宇宙旅行で「低重力」が人体に与える深刻な影響 生命を維持するための「星間宇宙船」の設計
おかげで体は、体内に水分が多すぎると思い込み、余分な水分(と錯覚したもの)を捨てようとする。その手段の1つが排尿量を増やすことだ。その結果、血液量が平均で約20%低下する。 また、心臓は重力に抵抗して働く必要がなくなるほか、下半身から戻る血液が減少する(人間が普段歩くとき、脚の筋肉が収縮して血管を圧迫し、血液が心臓に戻るのを助けている。しかし宇宙では地上にいるときのようには歩かないので、血液が戻るのを助ける作用もない)。

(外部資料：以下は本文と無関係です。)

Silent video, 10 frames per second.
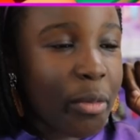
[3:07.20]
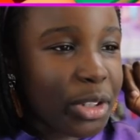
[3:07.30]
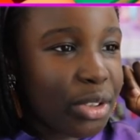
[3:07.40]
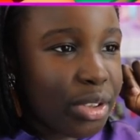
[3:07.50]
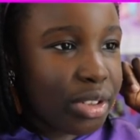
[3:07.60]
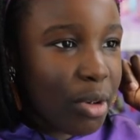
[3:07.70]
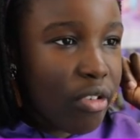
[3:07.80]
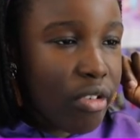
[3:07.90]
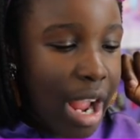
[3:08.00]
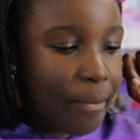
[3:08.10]
want to do some
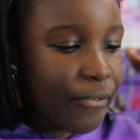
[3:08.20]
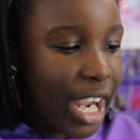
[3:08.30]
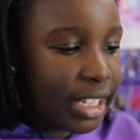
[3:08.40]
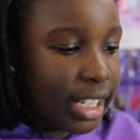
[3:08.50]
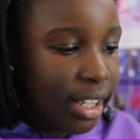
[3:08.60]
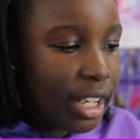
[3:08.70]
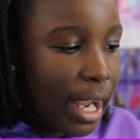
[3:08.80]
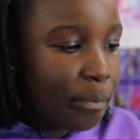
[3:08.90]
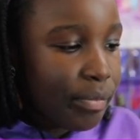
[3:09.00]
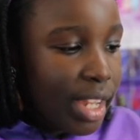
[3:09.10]
crime fighting.
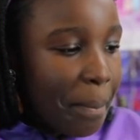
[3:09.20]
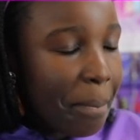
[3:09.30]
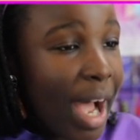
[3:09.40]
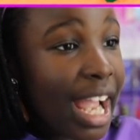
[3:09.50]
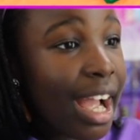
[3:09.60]
Okay. Bye,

これらのことが相まって心筋は弱まってしまう。血液を汲み上げる働きがにぶると、心筋があまり使われなくなり、血圧は下がる。 ■重力のある場所に戻るときに生じる問題 このように血液量と血圧が低下した状態にある人間が重力のある場所に戻るときには、注意が必要だ。 重力のある環境に戻ると、脳血流が不足して立ちくらみや失神が起こることが多いが、これは宇宙で体液が減少し、心筋や下肢筋肉が萎縮しているために、重力環境で脳まで血液が上がりにくくなって起立性低血圧を起こすからである〔訳注 これを防ぐために帰還時には下半身を締め付けるウエットスーツのようなものを身に着け、大気圏突入直前には2リットル程度のイオン水を飲むなどの措置が取られるようになっている〕。

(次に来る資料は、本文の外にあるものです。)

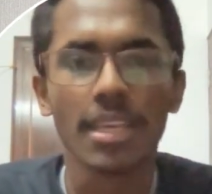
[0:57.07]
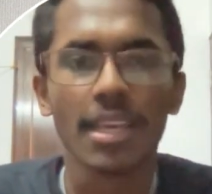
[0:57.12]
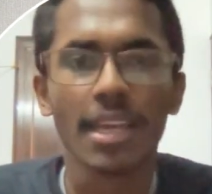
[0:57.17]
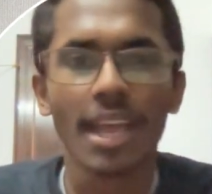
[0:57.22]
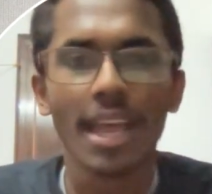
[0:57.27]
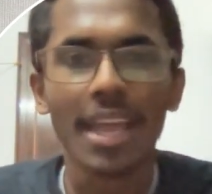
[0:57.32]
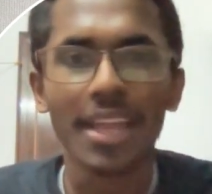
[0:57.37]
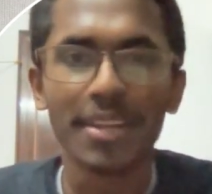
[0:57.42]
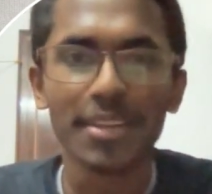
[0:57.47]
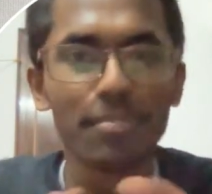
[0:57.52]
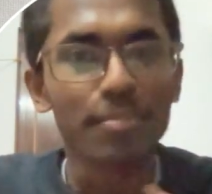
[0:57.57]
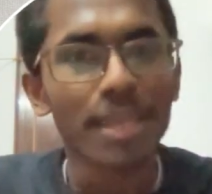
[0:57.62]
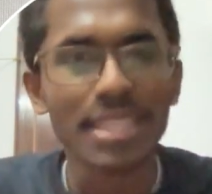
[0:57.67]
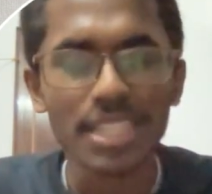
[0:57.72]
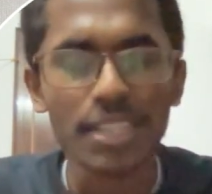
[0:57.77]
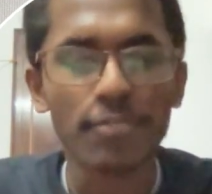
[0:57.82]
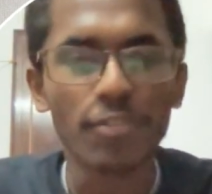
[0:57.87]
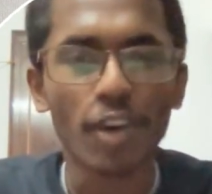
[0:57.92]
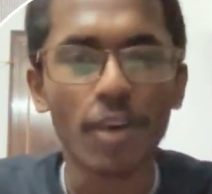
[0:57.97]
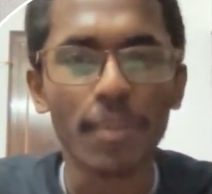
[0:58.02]
And in
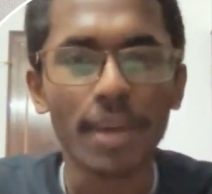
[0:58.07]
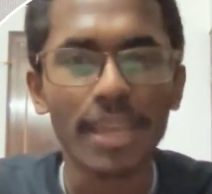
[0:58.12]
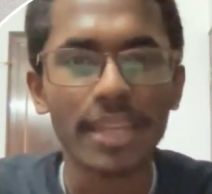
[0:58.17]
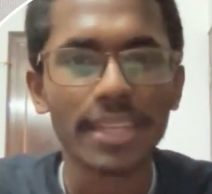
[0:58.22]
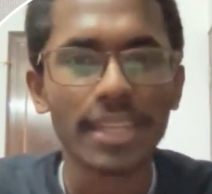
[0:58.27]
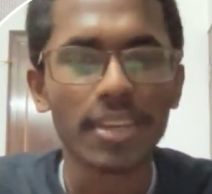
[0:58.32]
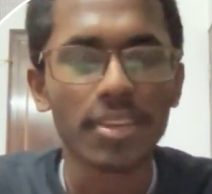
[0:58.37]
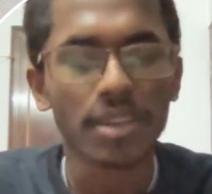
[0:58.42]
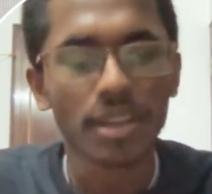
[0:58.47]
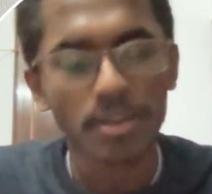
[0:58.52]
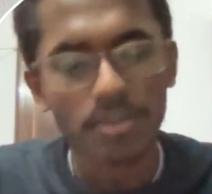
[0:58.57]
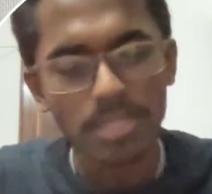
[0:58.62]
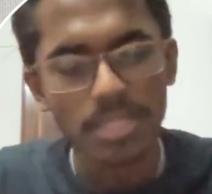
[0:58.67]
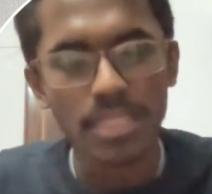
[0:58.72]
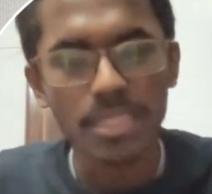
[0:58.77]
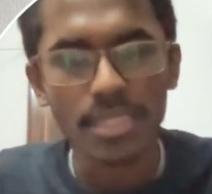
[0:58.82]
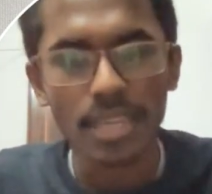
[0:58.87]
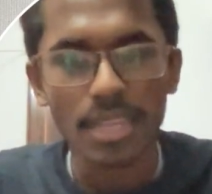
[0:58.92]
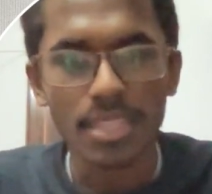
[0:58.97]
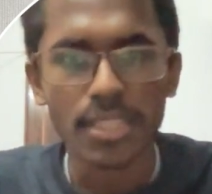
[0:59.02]
basic formality, I, I was
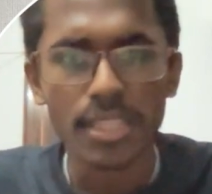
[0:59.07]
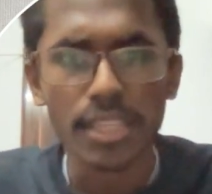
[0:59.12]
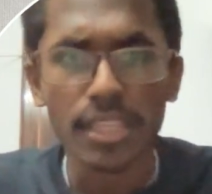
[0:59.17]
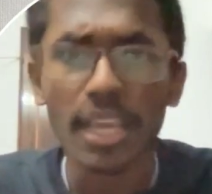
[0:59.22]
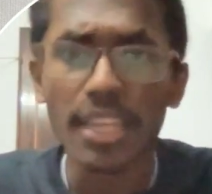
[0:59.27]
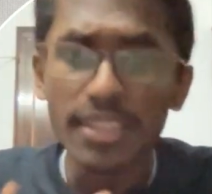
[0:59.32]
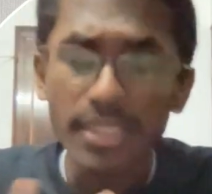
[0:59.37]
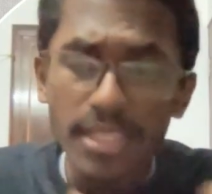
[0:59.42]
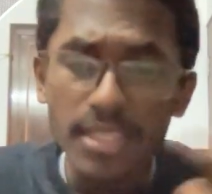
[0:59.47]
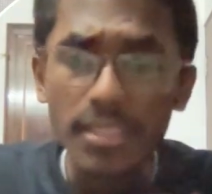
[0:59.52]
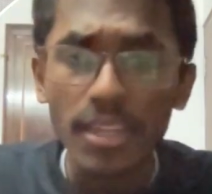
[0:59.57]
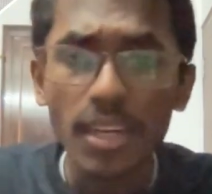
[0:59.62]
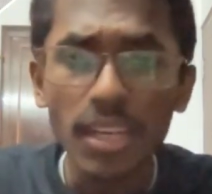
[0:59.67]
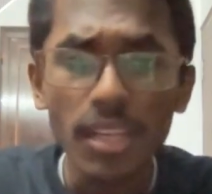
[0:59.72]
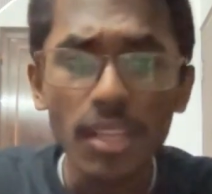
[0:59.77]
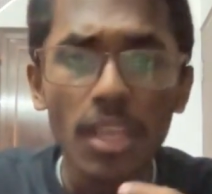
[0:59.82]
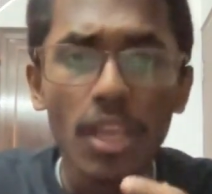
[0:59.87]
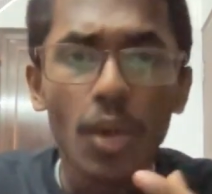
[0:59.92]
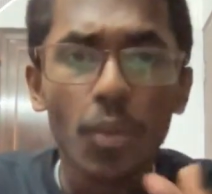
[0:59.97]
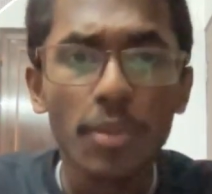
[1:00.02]
just asking. And this girl,
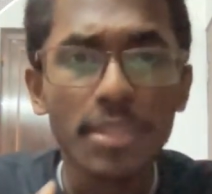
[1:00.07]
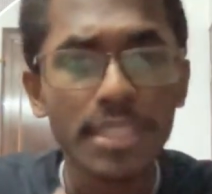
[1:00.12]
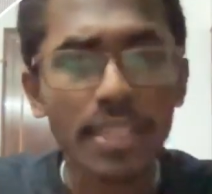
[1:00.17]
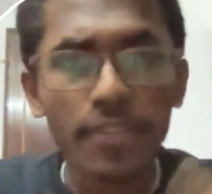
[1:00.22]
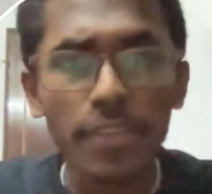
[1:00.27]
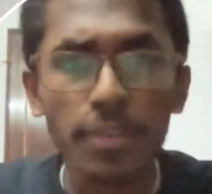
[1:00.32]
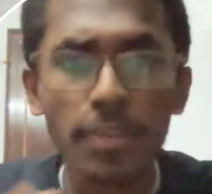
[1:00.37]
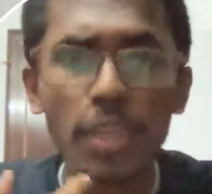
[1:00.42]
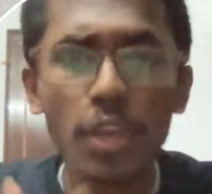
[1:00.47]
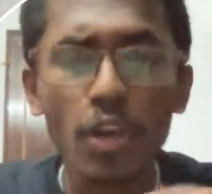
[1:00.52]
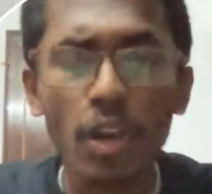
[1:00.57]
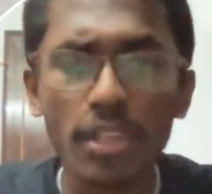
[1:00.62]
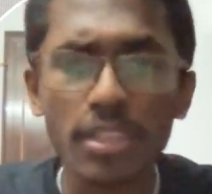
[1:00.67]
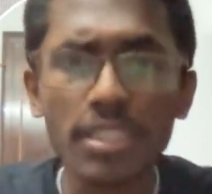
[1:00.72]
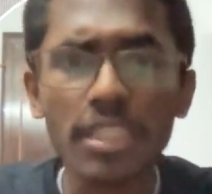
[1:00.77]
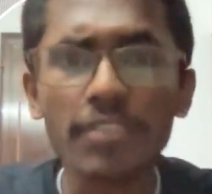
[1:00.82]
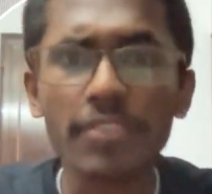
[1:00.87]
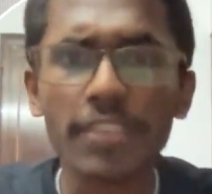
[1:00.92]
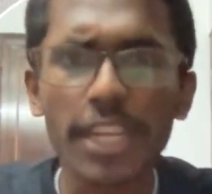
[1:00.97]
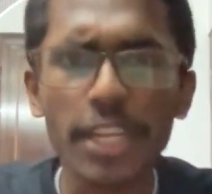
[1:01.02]
was giving me
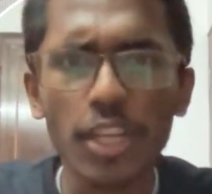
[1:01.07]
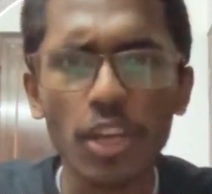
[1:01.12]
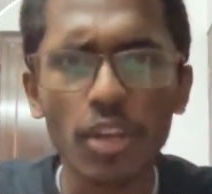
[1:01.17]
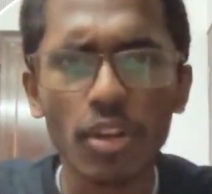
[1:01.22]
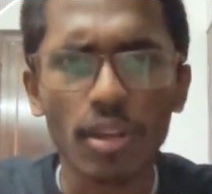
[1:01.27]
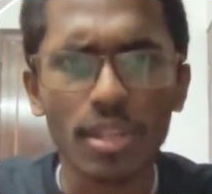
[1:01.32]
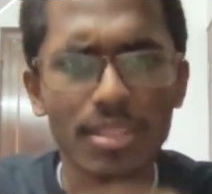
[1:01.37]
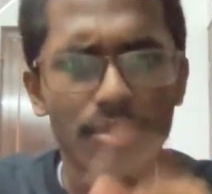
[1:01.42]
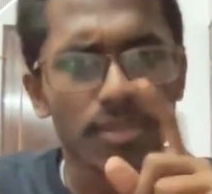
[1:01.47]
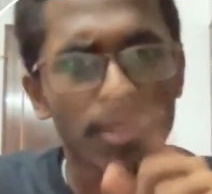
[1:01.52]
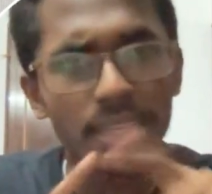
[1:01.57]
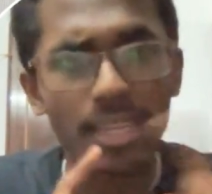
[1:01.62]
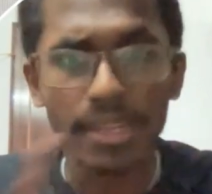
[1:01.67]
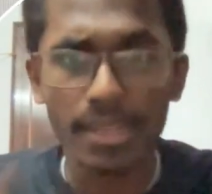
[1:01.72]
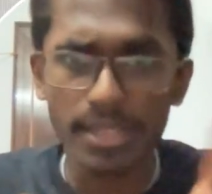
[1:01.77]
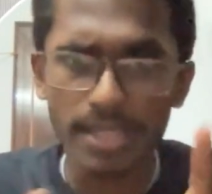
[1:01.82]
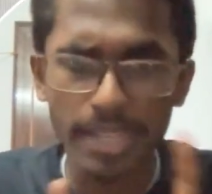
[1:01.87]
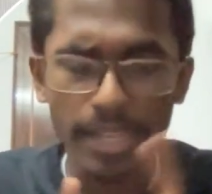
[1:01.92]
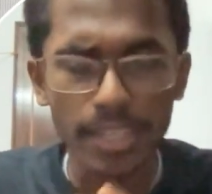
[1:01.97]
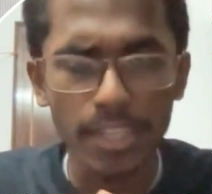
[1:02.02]
constant video calls, which I
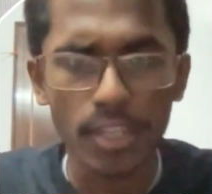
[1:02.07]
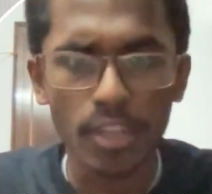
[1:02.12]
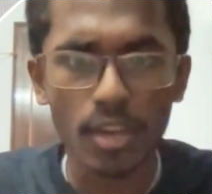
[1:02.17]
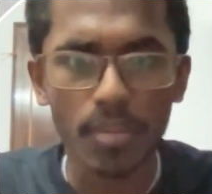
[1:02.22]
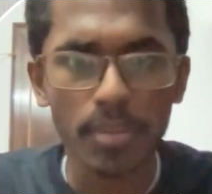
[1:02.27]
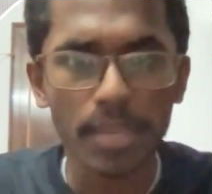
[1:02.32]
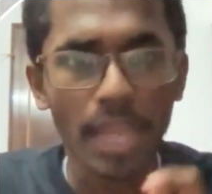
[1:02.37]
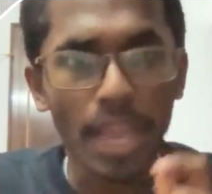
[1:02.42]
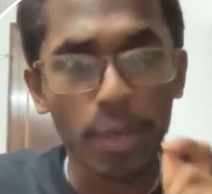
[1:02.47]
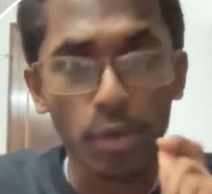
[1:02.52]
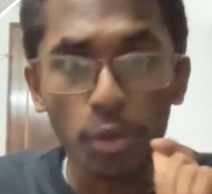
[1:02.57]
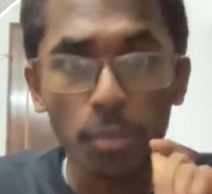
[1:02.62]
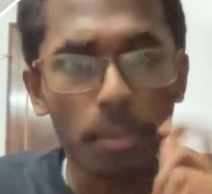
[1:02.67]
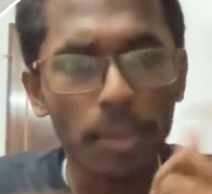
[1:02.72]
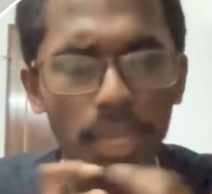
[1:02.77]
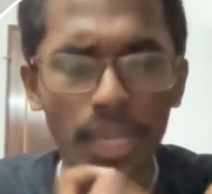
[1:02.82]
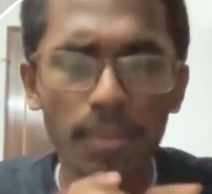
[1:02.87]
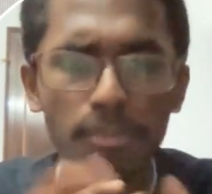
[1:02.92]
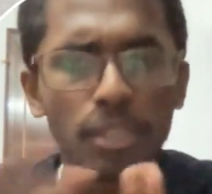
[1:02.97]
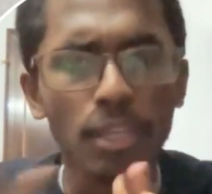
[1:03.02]
rejected normally. I don't
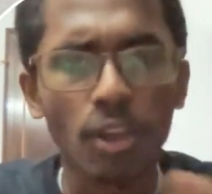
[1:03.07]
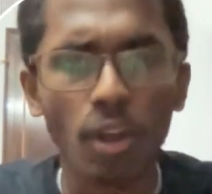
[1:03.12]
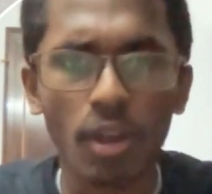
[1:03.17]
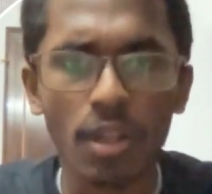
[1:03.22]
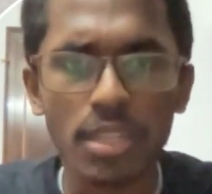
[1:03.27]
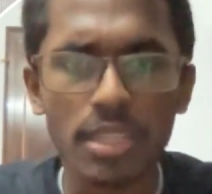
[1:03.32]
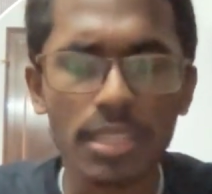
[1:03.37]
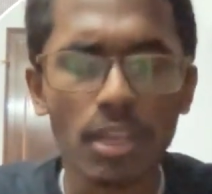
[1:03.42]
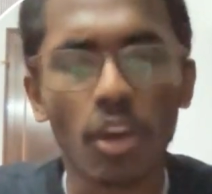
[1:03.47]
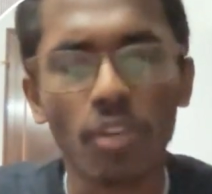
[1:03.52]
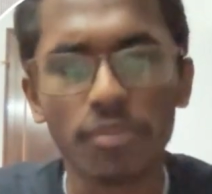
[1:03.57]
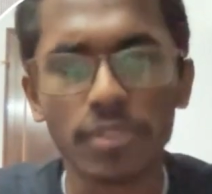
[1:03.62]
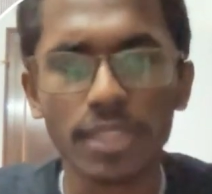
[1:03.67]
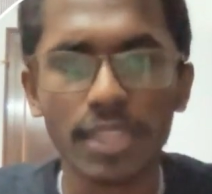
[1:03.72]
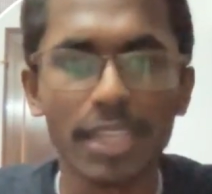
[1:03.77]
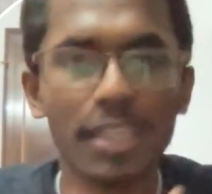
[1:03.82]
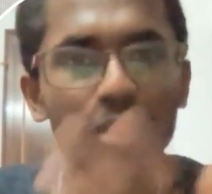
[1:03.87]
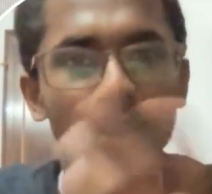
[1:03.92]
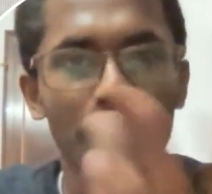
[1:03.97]
pick up the calls oftenly.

これは重大とはいえ一時的な問題だが、もっと深刻なのが骨強度と筋肉量の低下だ。 人間は通常の重力がないところで過ごすと、1カ月当たり骨量が約1%低下する。負荷荷重がかかっていないと骨は強度を維持できない。 一方、骨強度は骨量に密接に関連している。必要な負荷荷重は、地球上なら単に歩いたり、走ったりなどの日常の活動を地球の重力の存在のもとで行っているだけで簡単に得られる。 一歩踏み出すごとに、重力で体が下に引っ張られるが、その重力がなければ、骨量と骨強度は低下してしまう。一歩ごとに重力が骨を圧縮して刺激する効果など、あまりに些細で気づかないものだが、それが骨を強化してくれているのだ。